_Required work_.
Starting at the line with "(1040.77 s to 1041.77 s)", copy each line through the last one below exactly as written, without any pictures.

_Data_.
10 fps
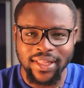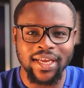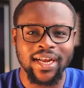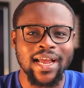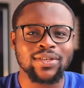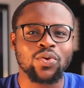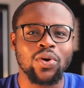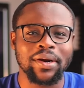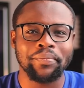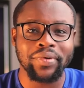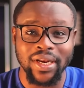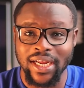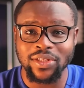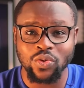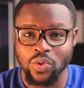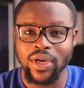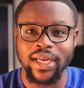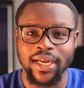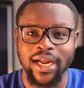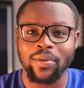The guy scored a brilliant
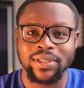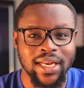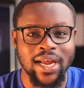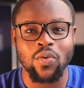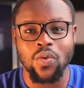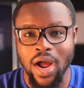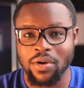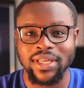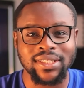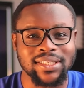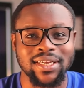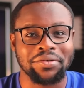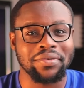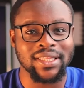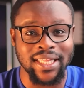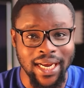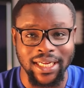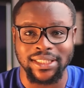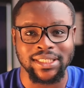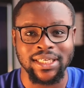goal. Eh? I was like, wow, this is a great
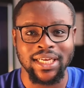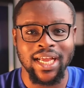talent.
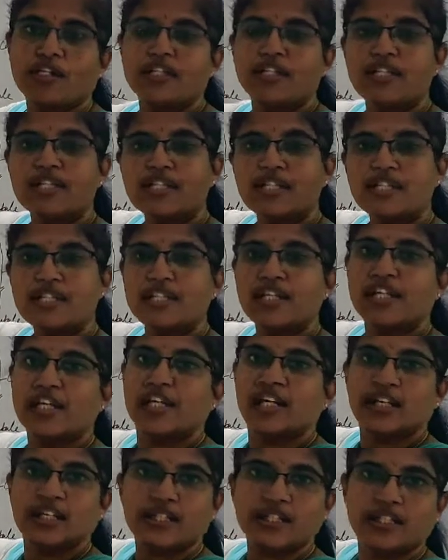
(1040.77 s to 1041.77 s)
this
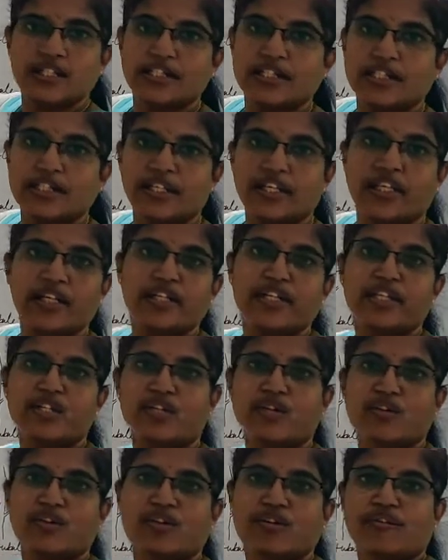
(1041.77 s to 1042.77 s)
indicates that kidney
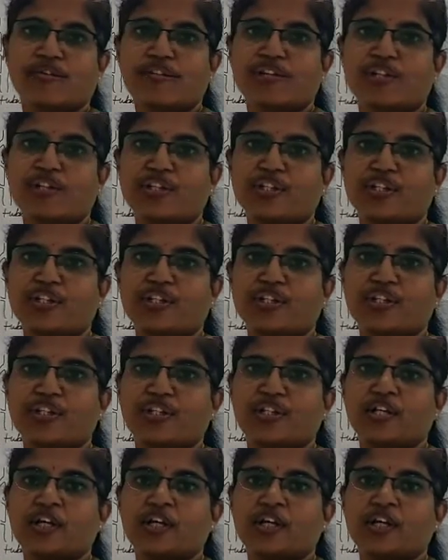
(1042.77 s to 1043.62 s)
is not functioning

_Your response_.
(1040.77 s to 1041.77 s)
this
(1041.77 s to 1042.77 s)
indicates that kidney
(1042.77 s to 1043.62 s)
is not functioning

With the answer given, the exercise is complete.